Подобно тому как растет число эпизодов, в которых единичный человек появляется в маске, учащаются и те случаи, когда его имя приходит в тесное соприкосновение с цифрой. Это происходит в многообразных и ежедневно умножающихся эпизодах, когда можно вести речь о подключении к чему-либо. Энергетическая, транспортная служба и служба новостей выступают в качестве поля, в координатной системе которого единичный человек может быть представлен как определенная точка, — «на него выходят», скажем, набирая номер на телефонном диске. Функциональная ценность таких средств возрастает с ростом числа тех, кто ими пользуется, — но никогда это число не бывает массой в старом смысле слова, а всегда — величиной, ежеминутно требующей уточнения в цифрах. Старое понятие фирмы также оказывается подвергнуто этим изменениям; существенную гарантию дает уже не имя владельца, и потому, например, в рекламе оно применяется уже не как индивидуальное, а как типическое средство. Сообразно этому все чаще случается, что названия фирм возникают благодаря отвлеченному использованию алфавита, например, путем составления всякого рода аббревиатур.
Стремление выражать любое отношение в цифрах в особенности проявляется в статистике.

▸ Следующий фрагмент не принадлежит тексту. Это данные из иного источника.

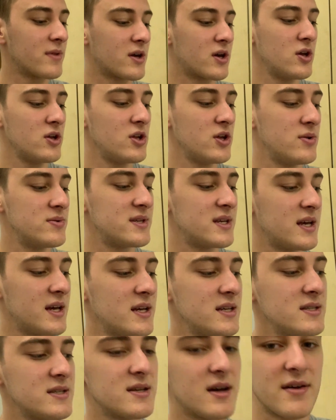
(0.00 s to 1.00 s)
the good news
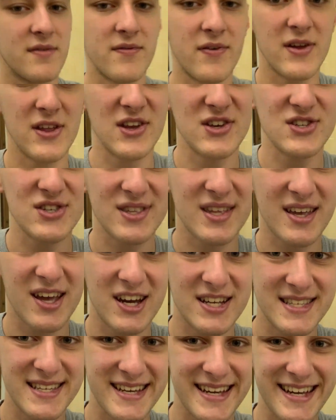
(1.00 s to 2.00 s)
is I finished the
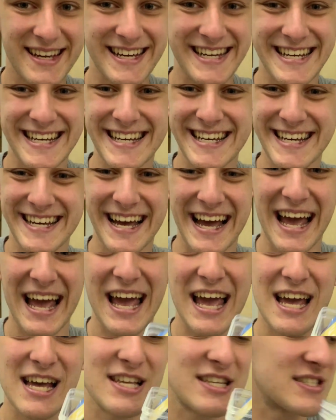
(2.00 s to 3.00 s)
cutting.
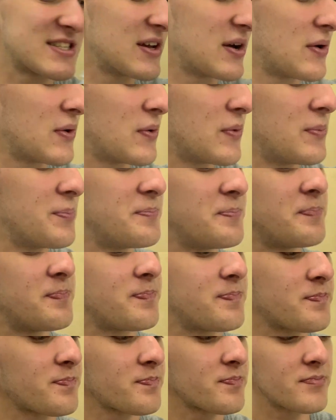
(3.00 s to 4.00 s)
So
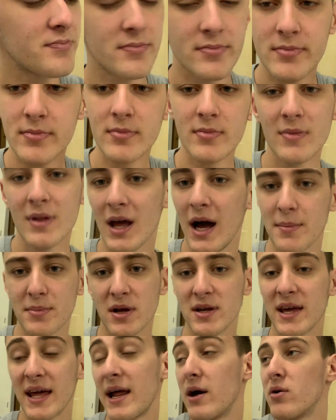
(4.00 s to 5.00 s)
I'm
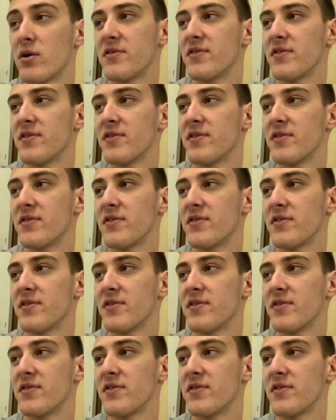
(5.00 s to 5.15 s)
gonna get out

Здесь цифра играет роль понятия, которое под различными углами зрения многократно пронизывает один и тот же материал. Из такого стремления развилась особая логическая аргументация, где за цифрой признается достоинство доказательства. Более важно то, что методика, освещающая единичного человека, не ограничивается рассмотрением его как части некоей суммы, а старается включить его в тотальность явлений. Быть может, это станет ясно на примере разницы между переписью населения или подсчетом избирательных бюллетеней, с одной стороны, и выраженным в очках результатом психотехнического теста или параметрами технической производительности, с другой.

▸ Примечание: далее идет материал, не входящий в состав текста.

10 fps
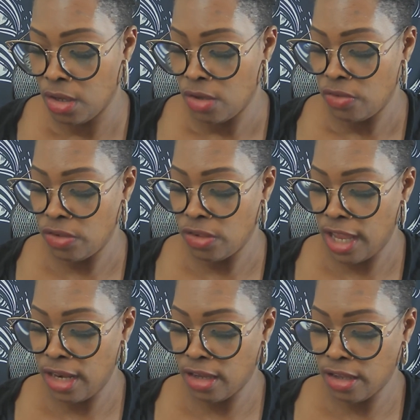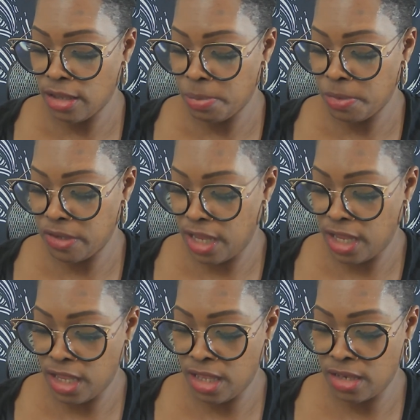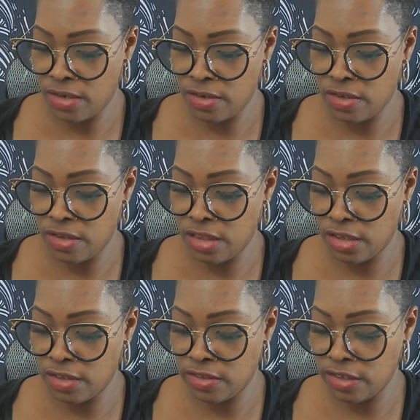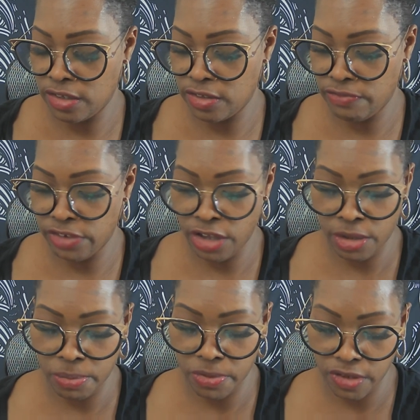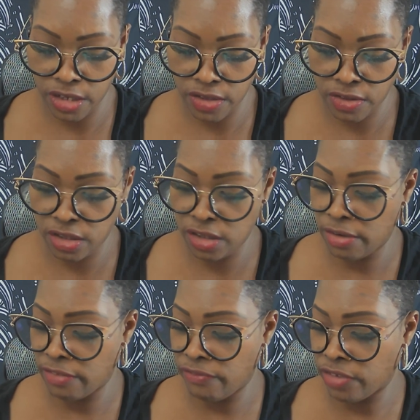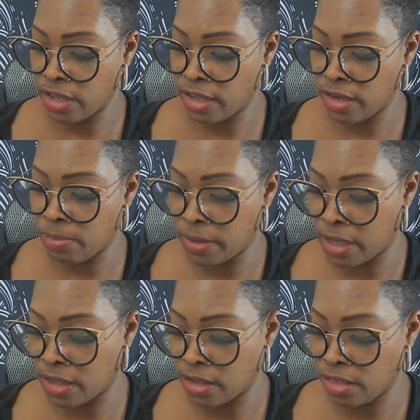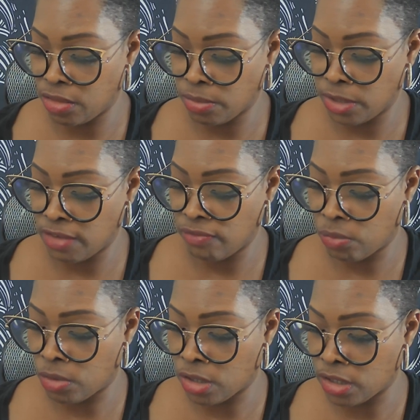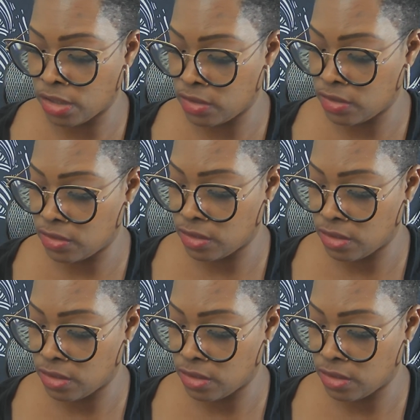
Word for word: So the Eight of Cups and the Six of Cups is clarified by the Three of Wands,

Следует еще сказать несколько слов о рекорде как выраженной в цифрах оценке человеческих или технических достижений. Рекорд — это символ воли к непрерывному использованию ресурсов потенциальной энергии. Подобно тому как в пространственном плане мы желаем, чтобы единичного человека можно было застичь в любом месте и в любое время, в динамическом плане мы стремимся постоянно быть в курсе того, каковы крайние пределы его работоспособности.
42
Очевидно, что в этом очень точно, очень конструктивно организованном пространстве с его часами и измерительными приборами уникальный и индивидуальный опыт замещается опытом типическим. Неизвестность, таинственность, очарование и многообразие этой жизни заключается в ее завершенной тотальности, и причастными к этому миру становятся в той мере, в какой включены в него, а не противостоят ему.

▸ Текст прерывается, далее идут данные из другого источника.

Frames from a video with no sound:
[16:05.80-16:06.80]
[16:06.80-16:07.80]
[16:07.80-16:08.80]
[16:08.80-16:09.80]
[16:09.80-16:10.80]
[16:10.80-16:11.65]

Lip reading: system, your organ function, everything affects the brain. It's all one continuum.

Биполярность мира и единичного человека составляет счастье и страдание индивида. Напротив, тип располагает все меньшими средствами для того, чтобы критически отстраниться от своего пространства, вид которого для чужого глаза наверняка произвел бы впечатление страшной или же удивительной сказки. Этот плавильный процесс выражается в возрастании числа предметных связей, которыми оказывается захвачен единичный человек.
Поэтому даже открытия в этом пространстве уже не кажутся удивительными, они составляют часть повседневного стиля жизни. Приходящееся на наши дни новое открытие мира, совершаемое в отважных полетах, является результатом не индивидуальных, а типических достижений, которые сегодня считаются рекордами, а уже завтра становятся чем-то обыденным и привычным. К типическому опыту относится также открытие нового, например, городского ландшафта или ландшафта сражения. Поэтому значительным оказывается уже не индивидуальное или уникальное свидетельство, а то, которое подтверждается со стороны типа. Столь часто оплакиваемый упадок литературы означает лишь, что устаревшая литературная постановка вопросов утратила свою былую значимость.